Monday, April 5, 2010

Tea & Changeless

Last week was stressful, to say the least. Massive book delivery to the store, but thankfully it all got better when I received my long awaited copy of Gail Carriger's Changeless, the second book of the Parasol Protectorate.

The plan: Snuggle up in my favourite reading chair with a nice cup of tea, in my newly purchased tea cup, and read until the book was finished.

What actually happened: Friend/neighbour/hairdresser invited me to stay for dinner when I went to her place to drop off the new Twilight graphic novel for her daughter (yes I did get a copy of it myself as well). I didn't get home from work until 10:30 pm the next day. No reading. Finally, Thursday I got started on Changeless; while babysitting other friend's kids, baking scones for breakfast, cooking a wonderful lunch of pork chops with potato soufflé, and baking pear pie for dessert. Sadly, I didn't get very far since I was mildly exhausted and ended up crashing for two hours on my friend's couch (after she came home of course).

After having spent several days travelling back and forth between Easter luncheons and family parties; I finished the book Sunday afternoon with the most profound urge to read it again, or e-mail Gail Carriger to beg her for a copy of Blameless with the promise of my first born as payment or at least name the child Alexia regardless of the sex of the child. Unfortunately, that would be breaking numerous laws, and I'm sure Ms. Carriger would be most put off by the notion.


Alexia Tarabotti, the Lady Woolsey, awakens in the wee hours of the mid-afternoon to find her husband, who should be decently asleep like any normal werewolf, yelling at the top of his lungs. Then he disappears - leaving her to deal with a regiment of supernatural soldiers encamped on her doorstep, a plethora of exorcised ghosts, and an angry Queen Victoria.

But Alexia is armed with her trusty parasol, the latest fashions, and an arsenal of biting civility. Even when her investigations take her to Scotland, the backwater of ugly waistcoats, she is prepared: upending werewolf pack dynamics as only the soulless can.

She might even find time to track down her wayward husband, if she feels like it. (From

This is my first real review for the blog, so be gentle with me. Onwards to the actual review.

I must admit there were I couple of times in the beginning of the book, where I felt like I was missing a bit of information, it could be because it's been a while since I read Soulless. After I put on my spectacles and bustled day dress (which isn't easy to maneuver around in and caused quite a stir on the train), I was sucked right back into Gail Carriger's universe, and was secretly wishing I was taking my first dirigible ride.

As always the writing style is witty and fast paced.
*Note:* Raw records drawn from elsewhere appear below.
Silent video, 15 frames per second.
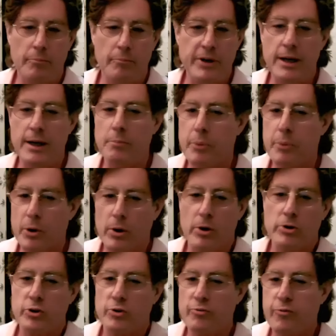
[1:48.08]
being
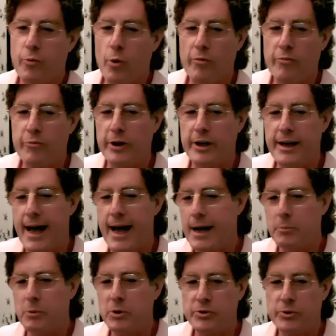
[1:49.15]
birds or four-footed
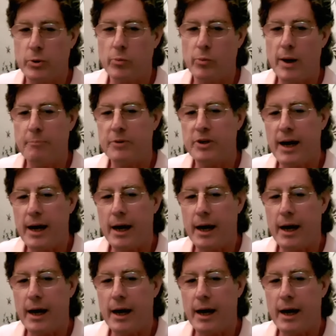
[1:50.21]
animals or reptiles.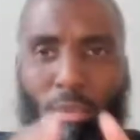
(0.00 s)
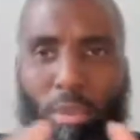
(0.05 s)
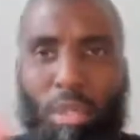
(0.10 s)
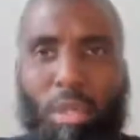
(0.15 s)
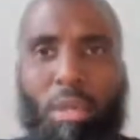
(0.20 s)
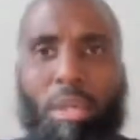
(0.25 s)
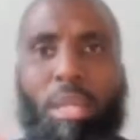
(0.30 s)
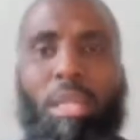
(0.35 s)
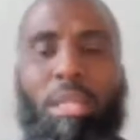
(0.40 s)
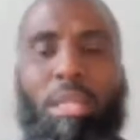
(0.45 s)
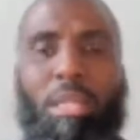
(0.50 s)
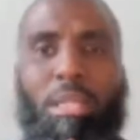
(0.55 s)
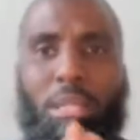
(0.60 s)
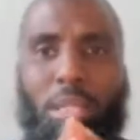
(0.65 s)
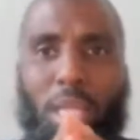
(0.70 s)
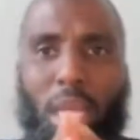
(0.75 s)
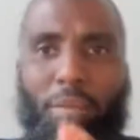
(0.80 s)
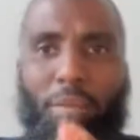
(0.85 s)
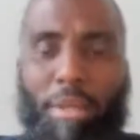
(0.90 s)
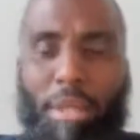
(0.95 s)
we are in the
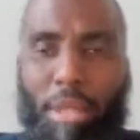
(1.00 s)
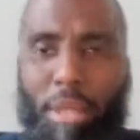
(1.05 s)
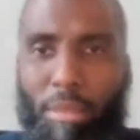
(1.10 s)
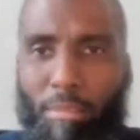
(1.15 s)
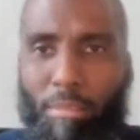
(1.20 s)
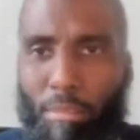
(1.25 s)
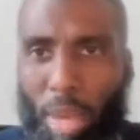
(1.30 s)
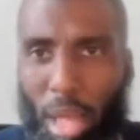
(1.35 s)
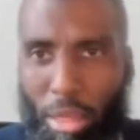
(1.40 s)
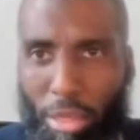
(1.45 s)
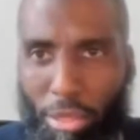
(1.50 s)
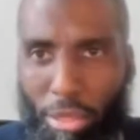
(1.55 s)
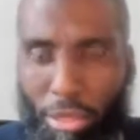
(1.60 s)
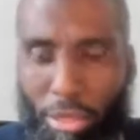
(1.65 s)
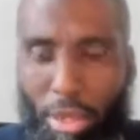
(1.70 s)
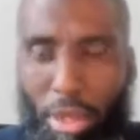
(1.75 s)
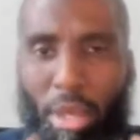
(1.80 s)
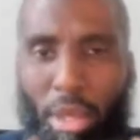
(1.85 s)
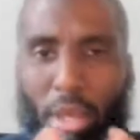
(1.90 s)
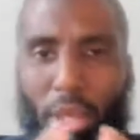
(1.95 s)
7th
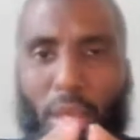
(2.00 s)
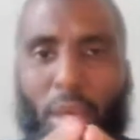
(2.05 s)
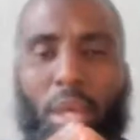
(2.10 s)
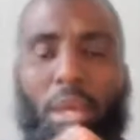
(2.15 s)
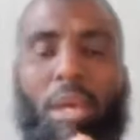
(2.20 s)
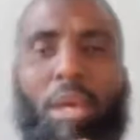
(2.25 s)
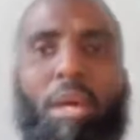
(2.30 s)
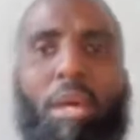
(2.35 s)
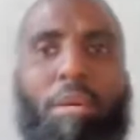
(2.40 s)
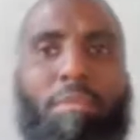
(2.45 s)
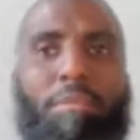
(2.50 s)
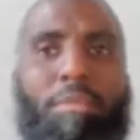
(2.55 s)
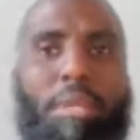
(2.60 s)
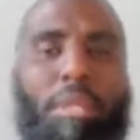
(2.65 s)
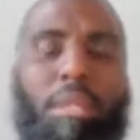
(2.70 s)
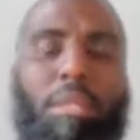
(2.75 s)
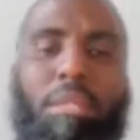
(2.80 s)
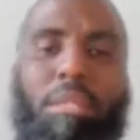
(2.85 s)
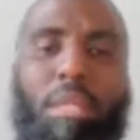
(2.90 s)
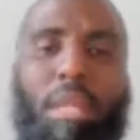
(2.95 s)
month of
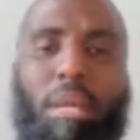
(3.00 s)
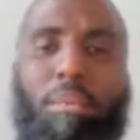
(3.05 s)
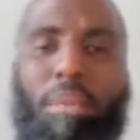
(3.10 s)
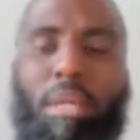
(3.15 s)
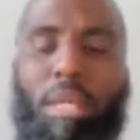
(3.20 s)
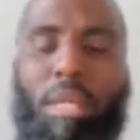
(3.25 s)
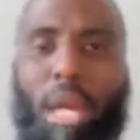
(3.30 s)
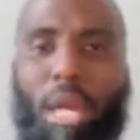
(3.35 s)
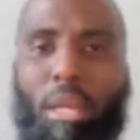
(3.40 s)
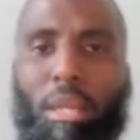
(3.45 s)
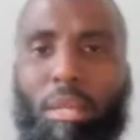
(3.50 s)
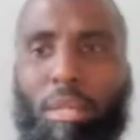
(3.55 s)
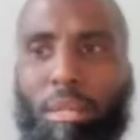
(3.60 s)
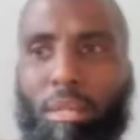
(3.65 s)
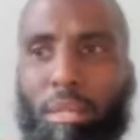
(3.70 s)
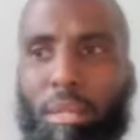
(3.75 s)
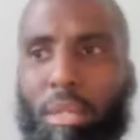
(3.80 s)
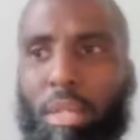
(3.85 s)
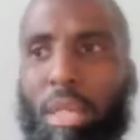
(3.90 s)
the Islamic calendar.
The novel reads as a traditional Victorian detective novel with a lovely twist, but with an unexpected ending.

Alexia's unspoiled humour, sense of self, and independence makes her one of the best protagonists I have encountered in my many years as an avid reader. Now one mustn't forget Lord Maccon, Alpha male and delightful as ever (I might start batting for the wolf team just because of him). The banter between him and Alexia is, as in Soulless, extraordinary and left me in a fit of giggles. Sadly, his Alpha maleness makes me want to grab Alexia's parasol and whack him, thoroughly and repeatedly, over the head. Yet I have a feeling, I hope, I might change my mind when Blameless is released in September.

Changless introduces a vast variety of new characters, very colourful characters I might add. Apart from Alexia and Lord Maccon, I think my new favourites are milliner/inventor Madam Lefoux, and Lord Maccon's Gamma, Major Channing Channing of the Chesterfield Channings. I hope to see more of these characters in the future.

Overall the plot and characters leave you wanting more, and fast. I had my doubts about whether or not Changless could live up to Soulless, but Gail Carriger does a wonderful job.

If you haven't already read her first book, I suggest starting it at once, and don't stop until you've read both books.


LanYap said...

Green, why am I just now finding this? Excellent review! You mention all the things I love about this series. One of my favorite characters is Lord Akeldama and his band of merry drones. So amusing and efficient! After reading Souless and Changeless, I'm leaning Team Werewolf myself. If you get an advanced copy of Blameless and send it to me tout de suite, I will offer you ... tea and treacle tart? No, sorry. Will you settle for coffee and stale beignets?